Round Trip to Tel Aviv

15 Giugno 2018

Check list:

1 amica hostess
1 giorno di vacanza
1 un infinità di energia
una forte amicizia
e tanta tanta pazzia

Partita la domenica sera con il treno per ZH, tutto tranquillo fintanto che non realizzo sul serio che il paese di destinazione non sia del tutto sicuro, maggiori misure di sicurezza con tanto di poliziotti armati al gate per l’imbarco, scatenano in me una bella agitazione, come la scorta della polizia al decollo e le raccomandazioni del comandante sui pericoli del paese, ma appena incontro la mia best hostess tutto si normalizza.

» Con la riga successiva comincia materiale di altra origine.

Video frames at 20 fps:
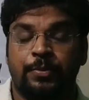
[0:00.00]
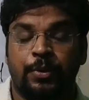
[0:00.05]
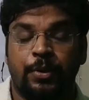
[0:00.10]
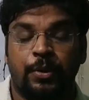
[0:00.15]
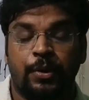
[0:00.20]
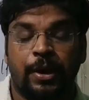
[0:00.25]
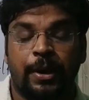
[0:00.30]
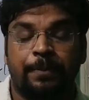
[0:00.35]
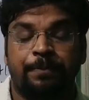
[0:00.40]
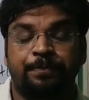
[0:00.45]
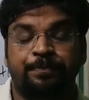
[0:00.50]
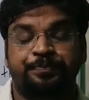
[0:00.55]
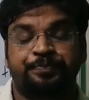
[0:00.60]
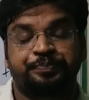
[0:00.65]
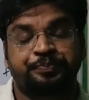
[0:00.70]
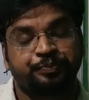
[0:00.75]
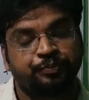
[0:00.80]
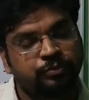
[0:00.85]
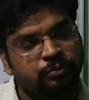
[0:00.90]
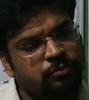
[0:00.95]
Okay,
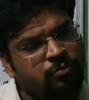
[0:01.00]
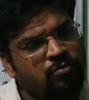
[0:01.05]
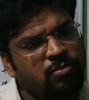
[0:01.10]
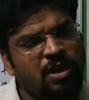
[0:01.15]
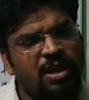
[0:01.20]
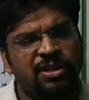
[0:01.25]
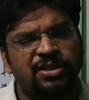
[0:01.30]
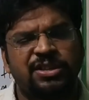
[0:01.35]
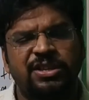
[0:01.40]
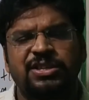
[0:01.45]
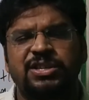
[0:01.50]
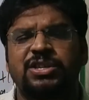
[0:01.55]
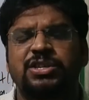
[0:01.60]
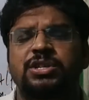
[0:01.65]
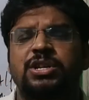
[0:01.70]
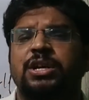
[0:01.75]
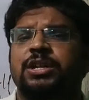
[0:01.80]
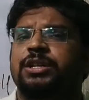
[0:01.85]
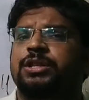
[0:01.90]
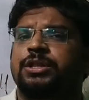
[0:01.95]
this is
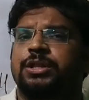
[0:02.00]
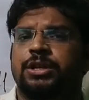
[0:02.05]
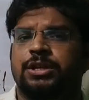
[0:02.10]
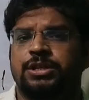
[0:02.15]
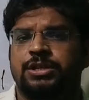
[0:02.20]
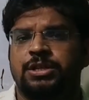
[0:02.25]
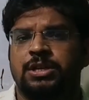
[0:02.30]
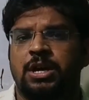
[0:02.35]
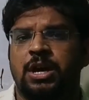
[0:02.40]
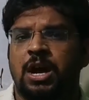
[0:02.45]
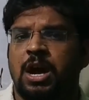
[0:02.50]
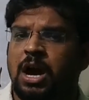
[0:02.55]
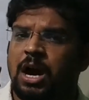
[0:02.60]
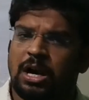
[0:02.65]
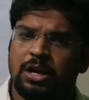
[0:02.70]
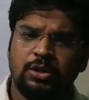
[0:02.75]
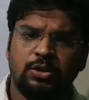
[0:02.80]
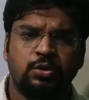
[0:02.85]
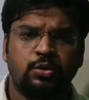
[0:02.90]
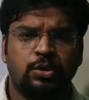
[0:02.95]
done in this.
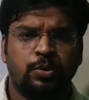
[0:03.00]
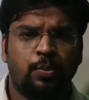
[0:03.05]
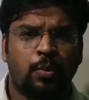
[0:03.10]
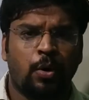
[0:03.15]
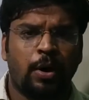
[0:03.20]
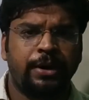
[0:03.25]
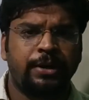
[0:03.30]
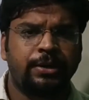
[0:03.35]
Understood the point?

Dopo una sana dormita e una buona colazione, ci avventuriamo per la città di Tel Aviv, a piedi costeggiamo il mare arrivando fino alla città vecchia di Jaffa. Un paesaggio incantevole, mura e costruzioni d’orate grazie al colore del cemento. Viuzze dall’aspetto incantevole ci sorprendono da ogni lato e guardandoci attraverso si vede il mare di un colore blu acceso.
Attraversiamo il ponte dei desideri, dove sono applicate delle placche con le figure dei segni zodiacali e la leggenda narra che si esprime un desiderio guardando il mare, appoggiando le mani sul proprio segno zodiacale. Ovviamente fatto.. non si sa mai..!

Piccoli bazar e ristorantini animano i dintorni di Jaffa, caotico è il mercatino delle pulci, che per noi è più simile ad un centro raccolta rifiuti. Ci sono poi i veri negozi d’antiquato, dove per un amante come me del genere, diventa difficile non poter comprare qualcosa, visto l’impossibilità di trasportarli a casa, ma ne vale assolutamente la pena una visita.

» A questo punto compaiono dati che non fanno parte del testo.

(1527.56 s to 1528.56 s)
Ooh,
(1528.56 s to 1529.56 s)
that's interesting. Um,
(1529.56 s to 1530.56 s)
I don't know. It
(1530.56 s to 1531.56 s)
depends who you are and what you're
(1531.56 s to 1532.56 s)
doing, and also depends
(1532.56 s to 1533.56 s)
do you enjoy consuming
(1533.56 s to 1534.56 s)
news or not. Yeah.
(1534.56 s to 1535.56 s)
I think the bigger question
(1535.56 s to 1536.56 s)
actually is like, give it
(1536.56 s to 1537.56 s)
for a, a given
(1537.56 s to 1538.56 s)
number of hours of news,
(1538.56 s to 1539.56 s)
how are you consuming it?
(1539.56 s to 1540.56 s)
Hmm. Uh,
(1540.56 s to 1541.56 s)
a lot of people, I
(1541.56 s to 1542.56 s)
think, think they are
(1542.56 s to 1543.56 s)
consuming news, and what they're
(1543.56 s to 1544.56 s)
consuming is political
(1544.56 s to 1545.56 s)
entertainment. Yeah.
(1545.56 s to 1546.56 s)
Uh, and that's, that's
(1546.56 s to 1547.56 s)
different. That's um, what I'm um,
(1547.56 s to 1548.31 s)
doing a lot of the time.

Il pomeriggio ci spostiamo verso un’altra zona – Yafo -; qui sorgono alti palazzi affacciati sul mare e nel quartiere adiacente esploriamo la zona in lungo e in largo. Passeggiamo tra le bancarelle del Carmel Market, dove spezie, frutta, verdura e oggetti vari prendono posto in un ambiente molto caretteristico.

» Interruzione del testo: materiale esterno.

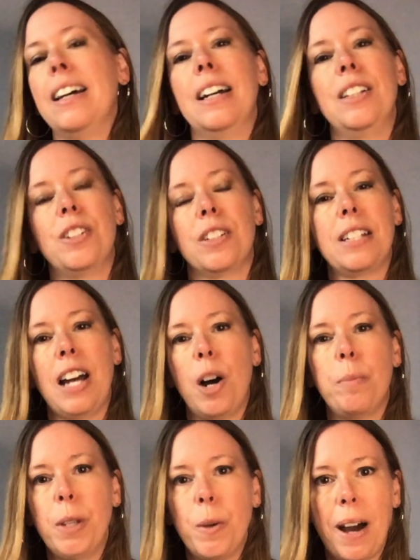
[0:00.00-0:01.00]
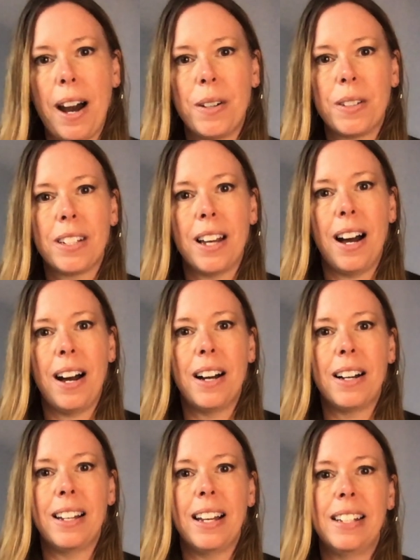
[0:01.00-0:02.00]
It's just to help you out,
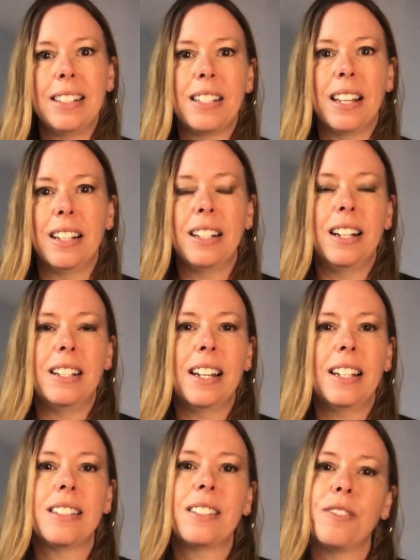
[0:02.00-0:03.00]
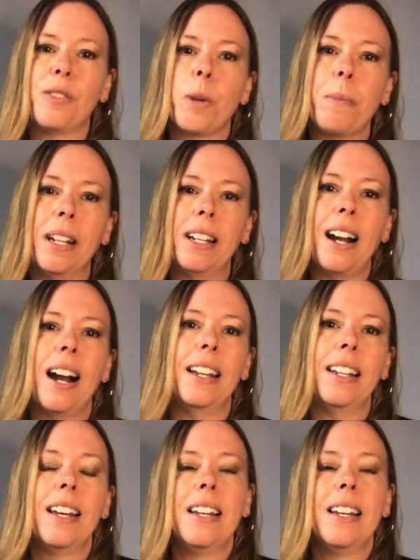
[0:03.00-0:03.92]
and it's a nice formatted guide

La città non risulta affatto pericolosa e non si percepisce alcuna tensione. Le spiagge di Banana Beach purtroppo le abbiamo solo ammirate, perchè non c’è stato il tempo per un bagno e un aperitivo, ma questo è un motivo per qui tornerò a Tel Aviv.

Rientro a casa stanca e sfinita da questo viaggio, ma felice di aver visto un posto del quale forse, senza questa possibilità, non avrei mai preso in considerazione l’idea di andarci.